Where they don’t overlap at all: everything in your .bec/rules.yaml that isn’t a secret, and everything in your git history that predates the hook.
Use both
The setups compose cleanly because they answer different questions:
- gitleaks in CI and audits — full-history scans on a schedule or on every push, entropy analysis, baselines for triaging legacy findings. This is your detection depth.
- becwright at the commit — the native pre-commit hook runs
becwright checkon the staged files:hardcoded_secretsgives immediate, deterministic secret blocking, and every other rule your team encoded rides along at zero extra cost. This is your enforcement breadth.
And because a becwright check is just a shell command that exits non-zero on a violation, you can even run gitleaks as a becwright rule — getting gitleaks’ detection with becwright’s intent binding in the failure message:
- id: deep-secret-scan
intent: >
No secret may enter a commit, including patterns outside
becwright's built-in set.
why_it_matters: >
A leaked credential in git is compromised the moment it is pushed;
rotation is expensive, prevention is cheap.
paths: ["**/*"]
check: "gitleaks protect --staged --no-banner"
severity: blocking
Any command works in check as long as it follows the exit-code contract; adjust the gitleaks invocation to the version you run.
Which one should you pick?
Pick by problem shape. Secrets are your only concern and you need history audits: gitleaks alone is a fine answer. You want to block secrets in commits without extra setup — and enforce the rest of your team’s rules with the same engine, with output an AI agent can act on: start with becwright’s quickstart and you are guarded in three commands. Mature teams typically land on both. For the neighboring comparisons — hook frameworks rather than scanners — see becwright vs pre-commit and becwright vs husky.
FAQ
Should I use gitleaks or becwright to catch secrets?
For depth of secret detection, gitleaks: it has a large rule set, entropy analysis, and can audit the entire git history. For a deterministic block at commit time plus every other team constraint — debug leftovers, banned APIs, custom rules — becwright. They overlap only on scanning staged changes for secrets, so many teams run gitleaks in CI and becwright at the commit.

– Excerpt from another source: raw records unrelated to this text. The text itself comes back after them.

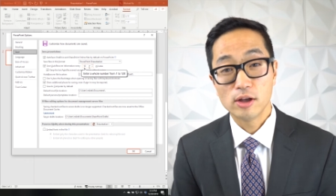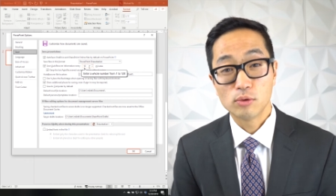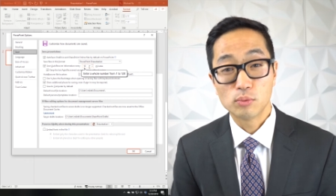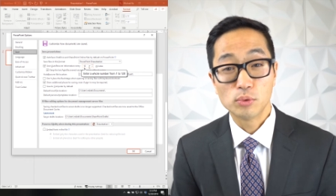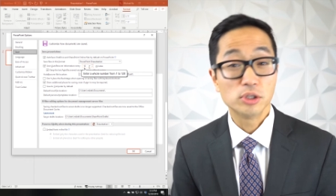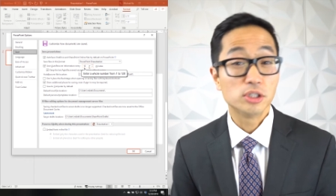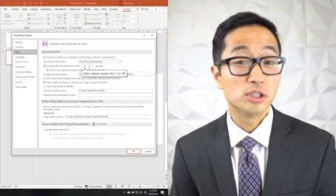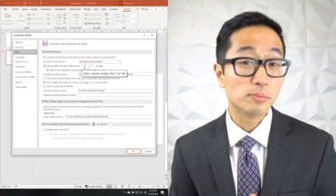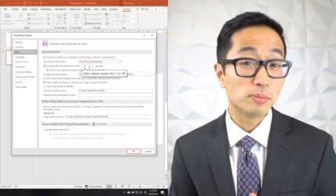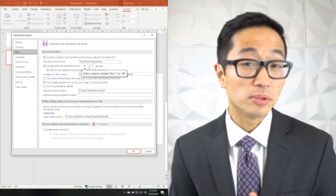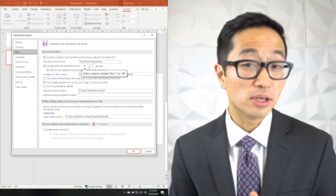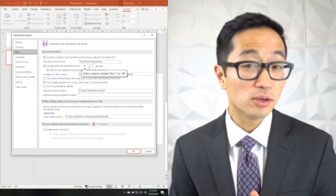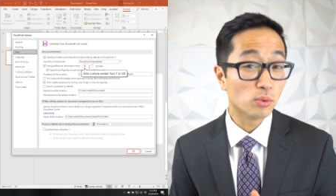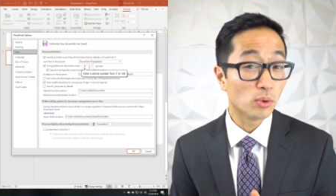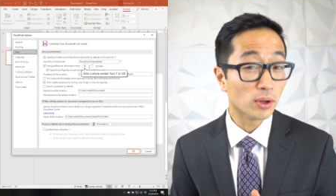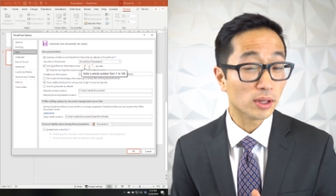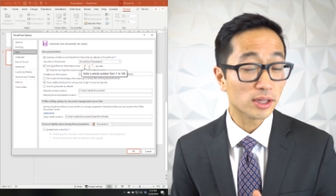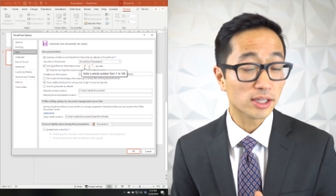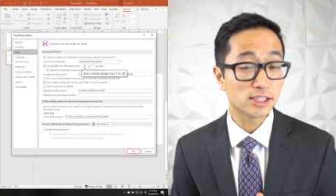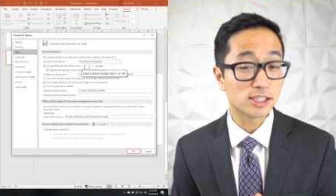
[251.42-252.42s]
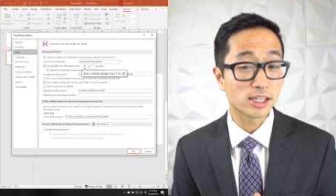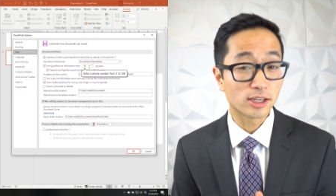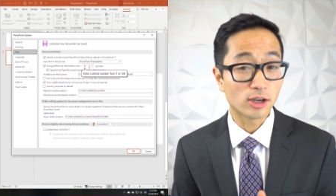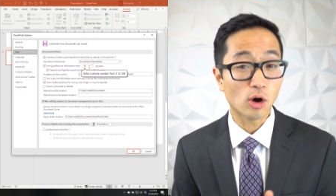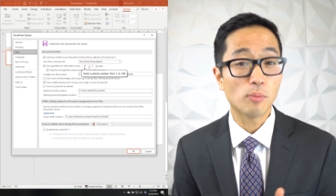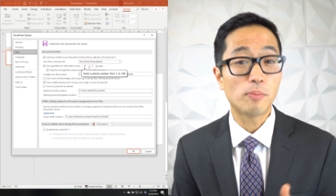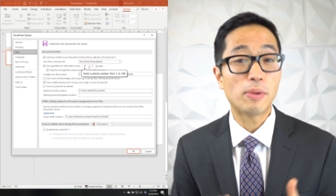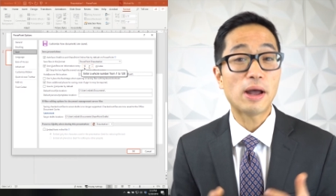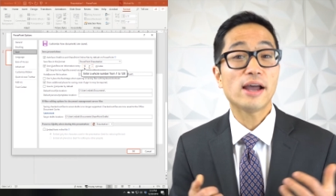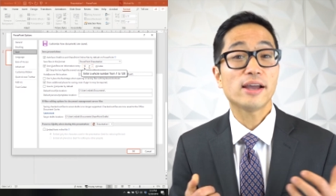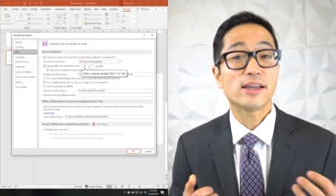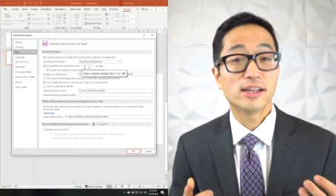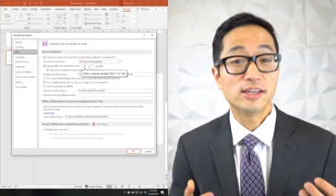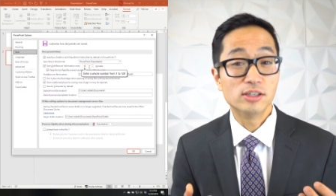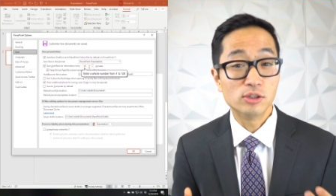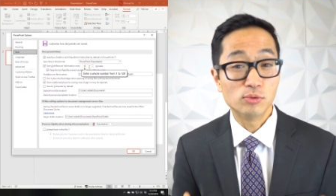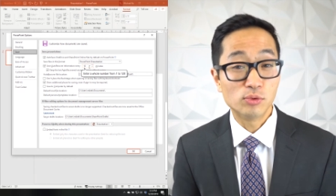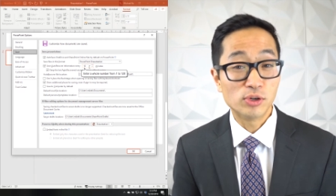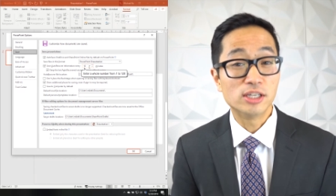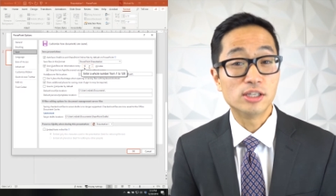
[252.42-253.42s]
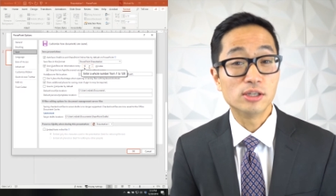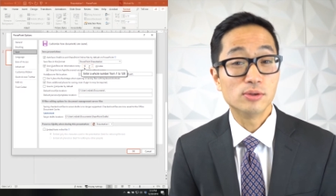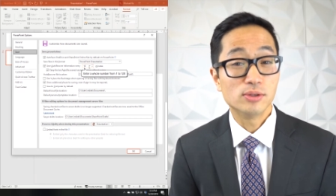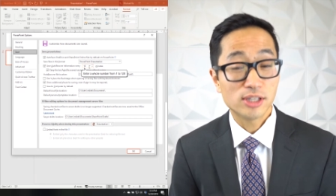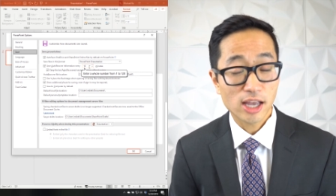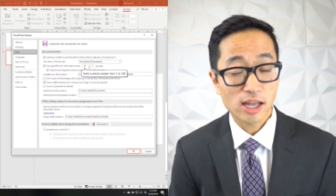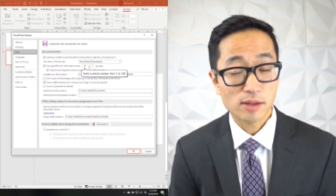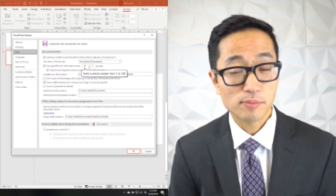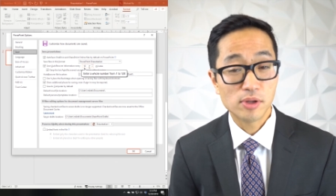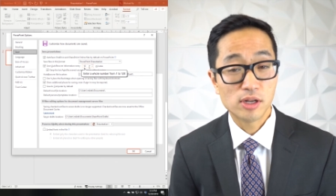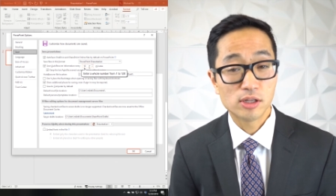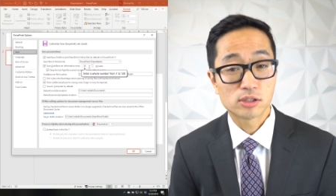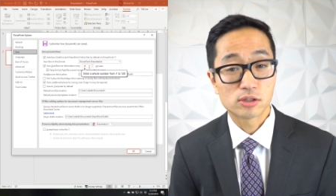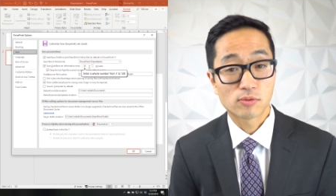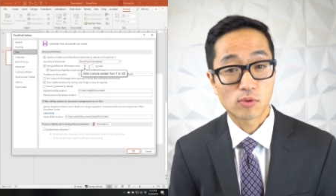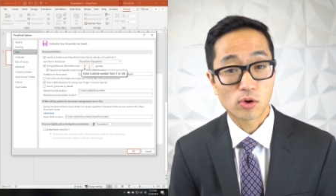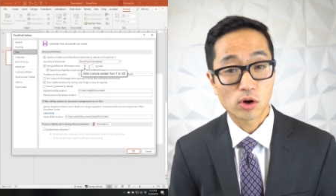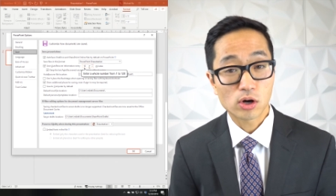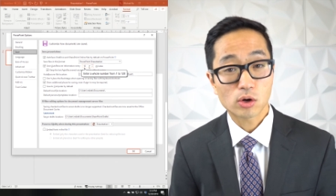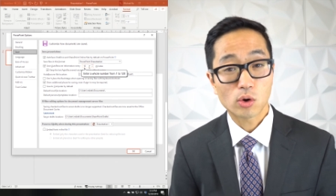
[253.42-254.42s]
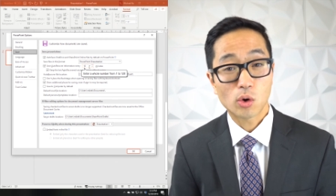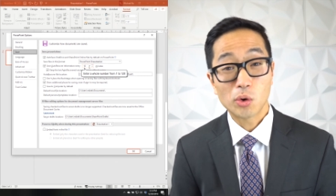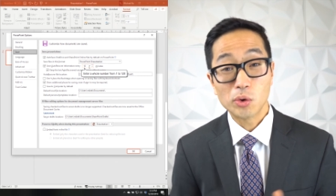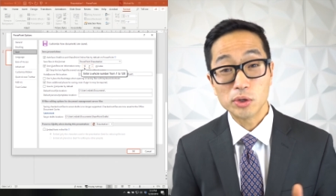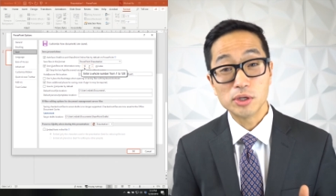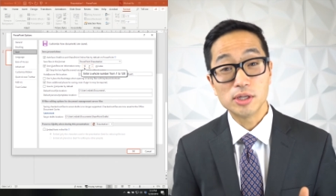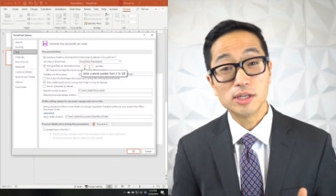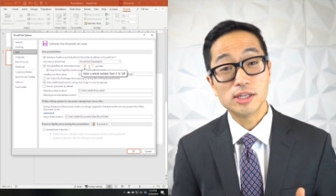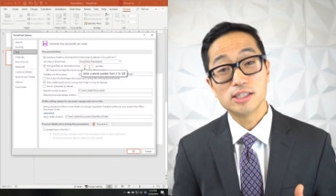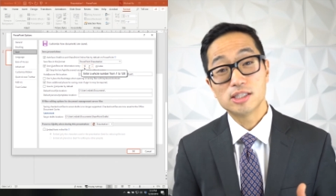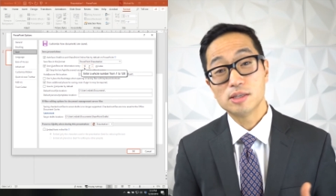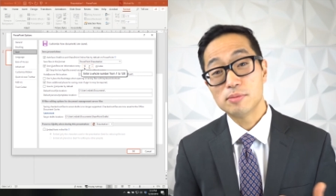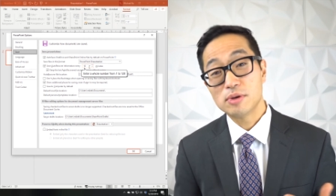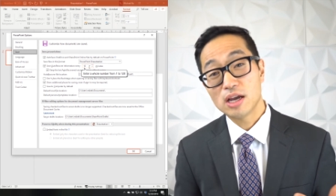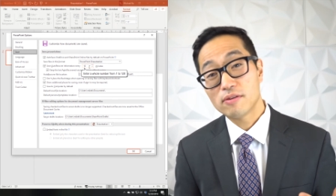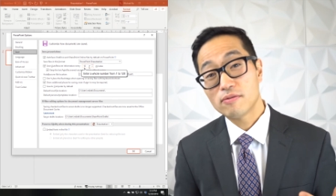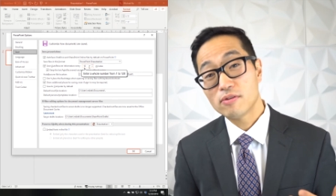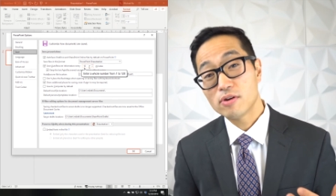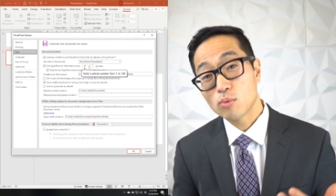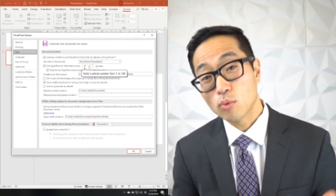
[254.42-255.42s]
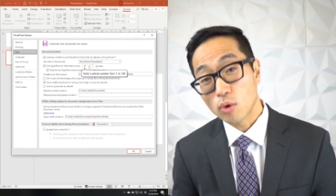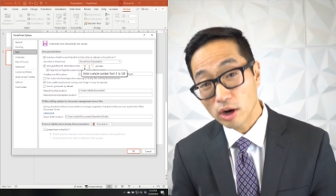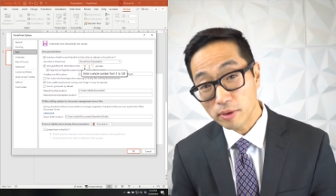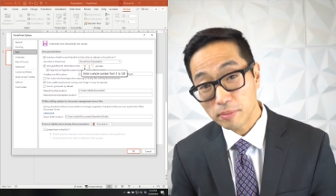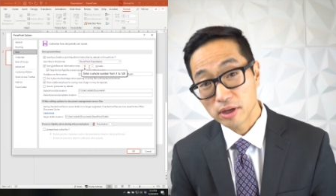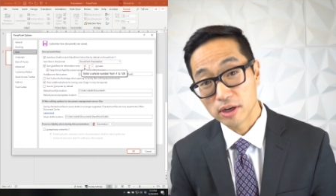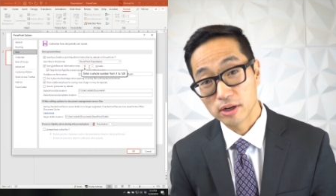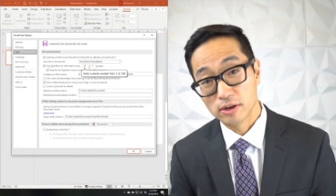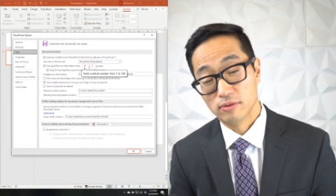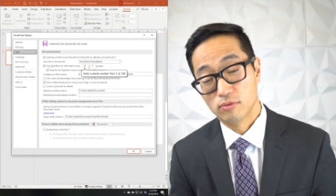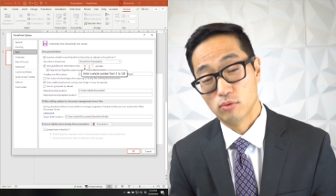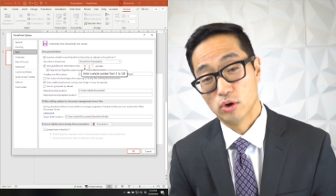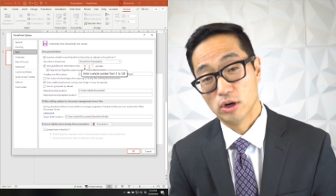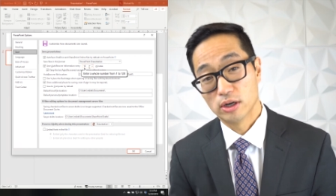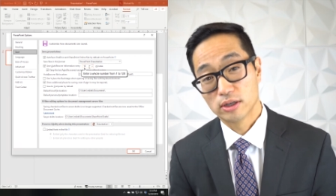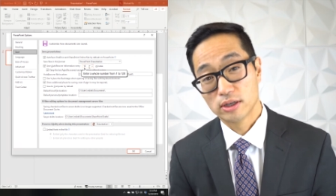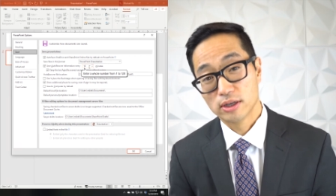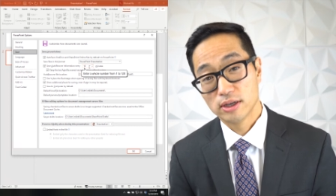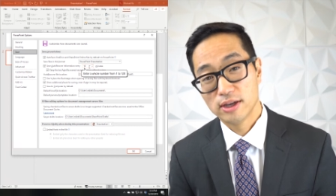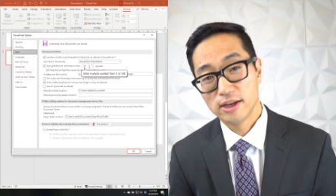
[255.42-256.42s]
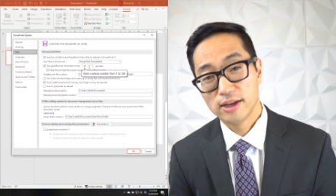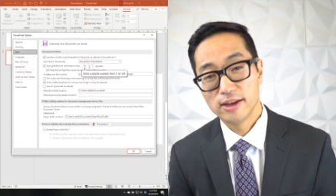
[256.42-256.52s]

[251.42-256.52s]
Would you be willing to go back and redo 10 minutes of work or do you need to be every one minute of work?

Can becwright scan my git history for leaked secrets?
No. becwright checks the staged files at commit time, or the whole working tree with becwright check --all; it never inspects past commits. Auditing history is exactly what gitleaks is built for. If a secret has already been committed, rotate it first, then use gitleaks to find every occurrence — becwright then prevents the next one from landing.
Does becwright detect more than secrets?
Yes — that is the main difference. Built-in checks cover hardcoded secrets, tokens in log calls, eval()/exec(), and debug remnants, and the generic forbid check turns any regex into a blocking rule for any language. You can also write custom checks as scripts in any language, each bound to an intent and a why_it_matters that print when the rule fails.